Just before we left we had a talk with Mr. Dave Ream, a civil rights activist who raised interesting questions about how the SCOTUS decision will affect LGBT couples in which one or both of them are trying to immigrate to the United States. He also posed a good question about transgender people attempting to immigrate to the United States whose names might be different on their birth certificates.
Another event that we attended on Monday, June 29th, was a fundraiser at the Emerald Necklace Marina for Ohio State Senator Michael Skindell who is running for Mayor of Lakewood, Ohio.
During his speech, Senator Skindell said that although the main issue will be his opposition to the controversial proposal to close Lakewood Hospital there are other issues that need to be addressed. In the course of the campaign he also plans to discuss the economic neighborhood development process, the fixing of broken sidewalks, road repair, the heroin opiate epidemic and what Lakewood can do about this, the maintenance of rental property, how snowplowing can be made better, and possible assistance to first time homebuyers and renters.
One of the attendees was Mr. Jim O 'Brien, the owner of the "Lakewood Observer" who said that he admires Senator Skindell and believes that he will "bring an honesty and transparency to city hall that is long overdue." Mr. O'Brien has known Senator Skindell for years ever since the senator was a Lakewood city councilman. From there he moved on to become an Ohio state representative and then a state senator. Mr. O'Brien said that Senator Skindell was and is "always an advocate for people and that it's great that he is finally coming home!"

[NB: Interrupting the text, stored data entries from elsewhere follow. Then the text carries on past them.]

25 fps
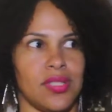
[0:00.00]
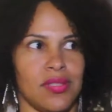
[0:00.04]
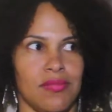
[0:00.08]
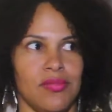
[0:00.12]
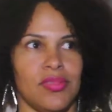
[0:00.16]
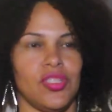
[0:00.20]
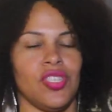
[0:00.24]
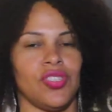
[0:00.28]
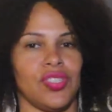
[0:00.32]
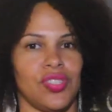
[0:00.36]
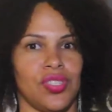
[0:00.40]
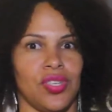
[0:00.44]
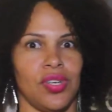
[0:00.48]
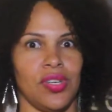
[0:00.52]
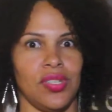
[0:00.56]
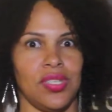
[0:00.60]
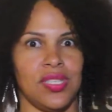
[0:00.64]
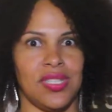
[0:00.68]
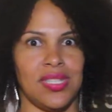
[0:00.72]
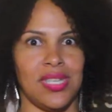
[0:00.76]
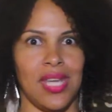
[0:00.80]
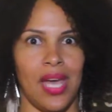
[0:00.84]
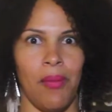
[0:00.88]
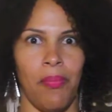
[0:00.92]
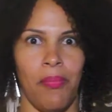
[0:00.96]
just took a
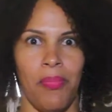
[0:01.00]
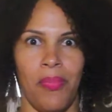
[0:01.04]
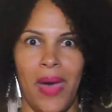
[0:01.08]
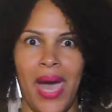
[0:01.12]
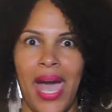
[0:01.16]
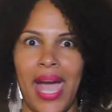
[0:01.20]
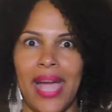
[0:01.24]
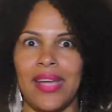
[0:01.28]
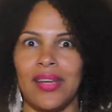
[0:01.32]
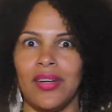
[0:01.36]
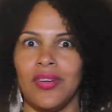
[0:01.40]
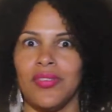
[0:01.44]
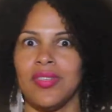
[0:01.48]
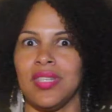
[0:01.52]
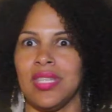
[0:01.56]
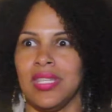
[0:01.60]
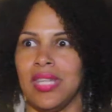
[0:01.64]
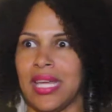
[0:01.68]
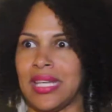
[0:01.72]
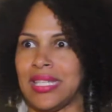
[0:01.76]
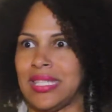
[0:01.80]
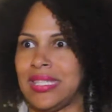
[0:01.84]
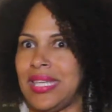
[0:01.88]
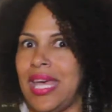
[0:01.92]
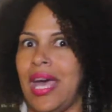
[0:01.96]
step back
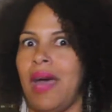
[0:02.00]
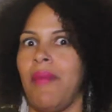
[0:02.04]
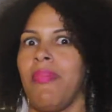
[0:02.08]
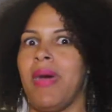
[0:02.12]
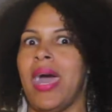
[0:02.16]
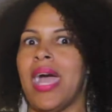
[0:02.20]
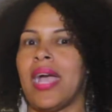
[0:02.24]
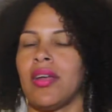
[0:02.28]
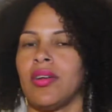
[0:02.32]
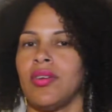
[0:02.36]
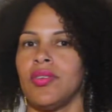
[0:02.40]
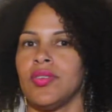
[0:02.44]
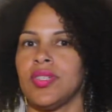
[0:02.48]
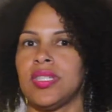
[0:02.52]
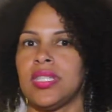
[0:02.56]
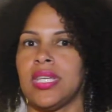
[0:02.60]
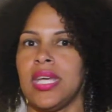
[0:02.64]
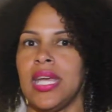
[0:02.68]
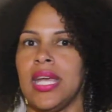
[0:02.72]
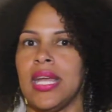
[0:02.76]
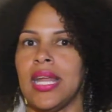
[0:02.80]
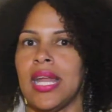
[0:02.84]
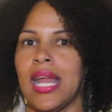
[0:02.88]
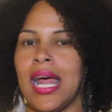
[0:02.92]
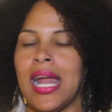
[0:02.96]
and sat back in her seat.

We talked for a little while to Mr. Regis Barrett and his wife Fran who always enjoy receiving Ms. Margaret W. Wong's holiday greeting each year because they like hearing about how Ms. Wong and her family are doing. Mr. Barrett really respects what the Wong family has accomplished. Mrs. Barrett's parents immigrated to the United States from Slovakia; her mother came with her family when she was only 3 years old and her father made the journey all by himself when he was 16. Accordingly, she really appreciates what immigrants have to go through and appreciates the contribution that they make to our society. Mr. Barrett's grandfather immigrated to the United States from Ireland many years ago and eventually became a president of the United Mine Workers in its early years "before John L. Lewis put it on the map."
Many people came to this event and it was a great success for Senator Skindell. Among the elected officials there were Ohio State Senator Kenny Yuko, South Euclid City Councilman Marty Gelfand, Cleveland City Councilman Brian Cummins, Brook Park City Councilman Dennis Patton, and Fairview Park City Council President Mike Kilbane.
We asked Senator Skindell what could be done to help the immigrants who have settled in Cleveland. Senator Skindell replied that he realized that quite a few immigrants soon settle in Lakewood after arriving in the United States. He believed that an important step would be to keep them informed about the services that are available to them and making sure that they have the transportation to get where they need to go. He smiled as he said that for instance, they may need to go to Margaret W. Wong and Associates for help on an immigration matter.
Mr. Jim O'Brien, upon hearing that we work for Ms. Wong, said that Ms. Wong was "a powerhouse on immigration laws" and always ready to help "people who do not understand the system."